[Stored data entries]
****************

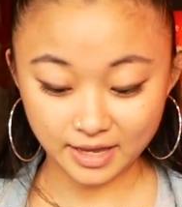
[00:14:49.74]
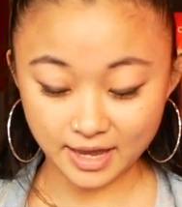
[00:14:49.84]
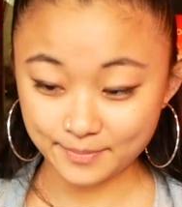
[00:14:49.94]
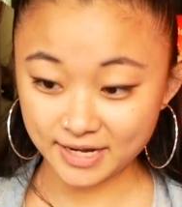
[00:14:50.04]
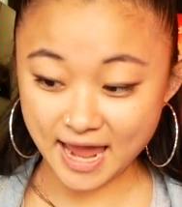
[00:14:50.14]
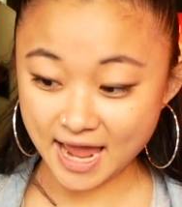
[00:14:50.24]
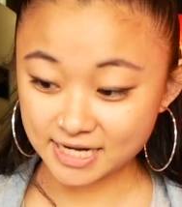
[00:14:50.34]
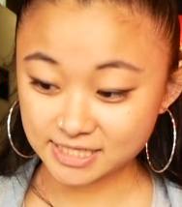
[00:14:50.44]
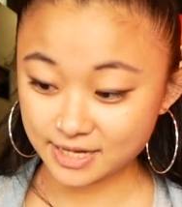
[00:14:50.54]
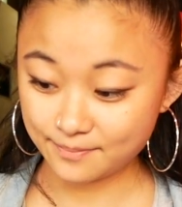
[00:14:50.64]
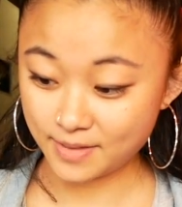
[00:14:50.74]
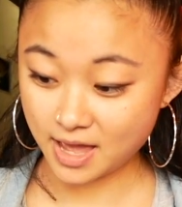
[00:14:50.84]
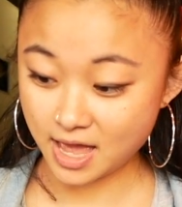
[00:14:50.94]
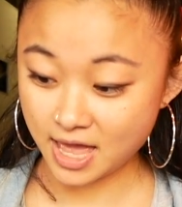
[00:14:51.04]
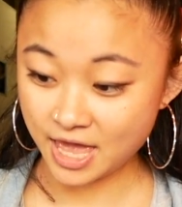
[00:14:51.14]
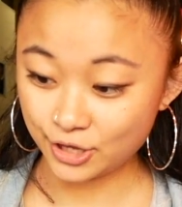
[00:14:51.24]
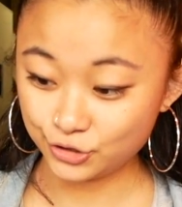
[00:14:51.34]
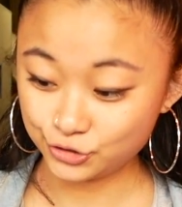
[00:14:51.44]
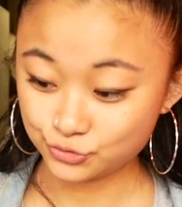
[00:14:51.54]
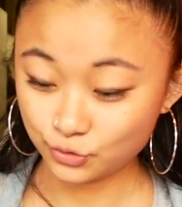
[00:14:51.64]
I'm gonna add my
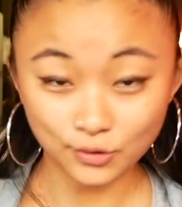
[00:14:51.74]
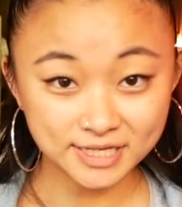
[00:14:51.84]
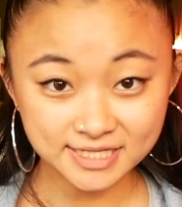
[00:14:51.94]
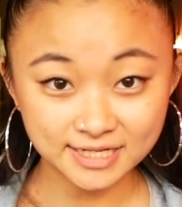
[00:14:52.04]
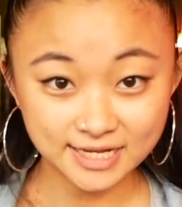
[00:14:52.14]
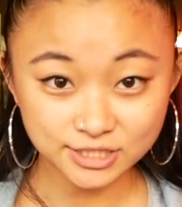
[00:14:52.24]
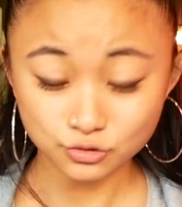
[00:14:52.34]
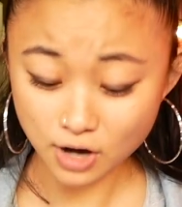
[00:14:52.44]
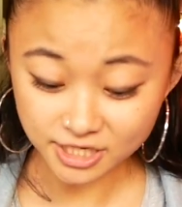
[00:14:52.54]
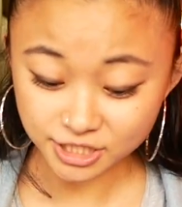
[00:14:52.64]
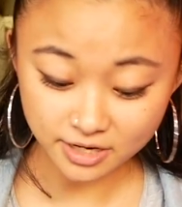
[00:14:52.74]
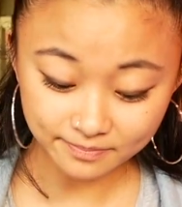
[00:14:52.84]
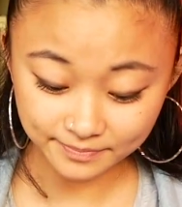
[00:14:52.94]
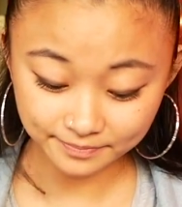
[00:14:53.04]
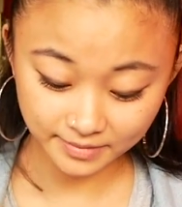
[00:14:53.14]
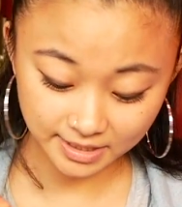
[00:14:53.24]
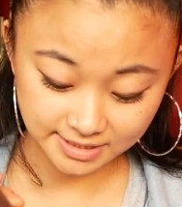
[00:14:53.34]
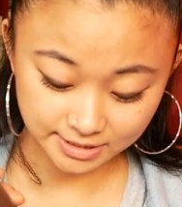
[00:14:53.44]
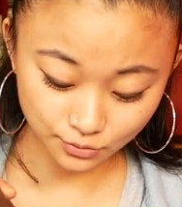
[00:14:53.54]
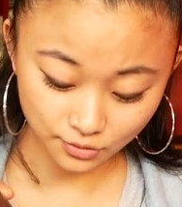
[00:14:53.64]
usual hoisin and sriracha because
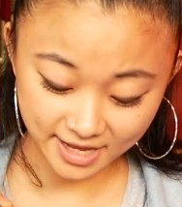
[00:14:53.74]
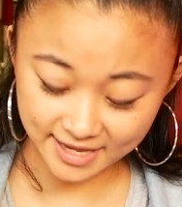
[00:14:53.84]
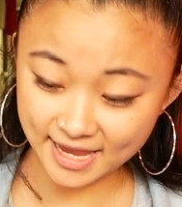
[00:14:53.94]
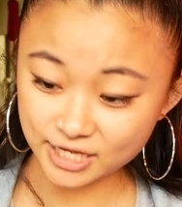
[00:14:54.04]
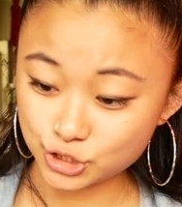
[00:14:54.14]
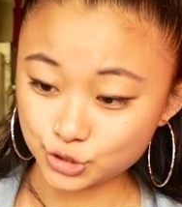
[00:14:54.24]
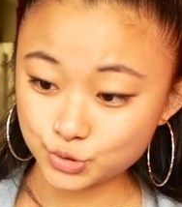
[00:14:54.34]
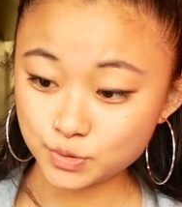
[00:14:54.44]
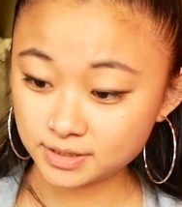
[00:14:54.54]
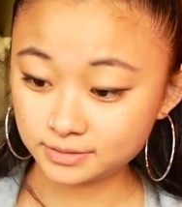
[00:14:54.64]
it's all I can do.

****************

Leaving images out, please output every line of the data exactly.

● SOLUTION TO THE PROBLEM
[00:14:49.74]
[00:14:49.84]
[00:14:49.94]
[00:14:50.04]
[00:14:50.14]
[00:14:50.24]
[00:14:50.34]
[00:14:50.44]
[00:14:50.54]
[00:14:50.64]
[00:14:50.74]
[00:14:50.84]
[00:14:50.94]
[00:14:51.04]
[00:14:51.14]
[00:14:51.24]
[00:14:51.34]
[00:14:51.44]
[00:14:51.54]
[00:14:51.64]
I'm gonna add my
[00:14:51.74]
[00:14:51.84]
[00:14:51.94]
[00:14:52.04]
[00:14:52.14]
[00:14:52.24]
[00:14:52.34]
[00:14:52.44]
[00:14:52.54]
[00:14:52.64]
[00:14:52.74]
[00:14:52.84]
[00:14:52.94]
[00:14:53.04]
[00:14:53.14]
[00:14:53.24]
[00:14:53.34]
[00:14:53.44]
[00:14:53.54]
[00:14:53.64]
usual hoisin and sriracha because
[00:14:53.74]
[00:14:53.84]
[00:14:53.94]
[00:14:54.04]
[00:14:54.14]
[00:14:54.24]
[00:14:54.34]
[00:14:54.44]
[00:14:54.54]
[00:14:54.64]
it's all I can do.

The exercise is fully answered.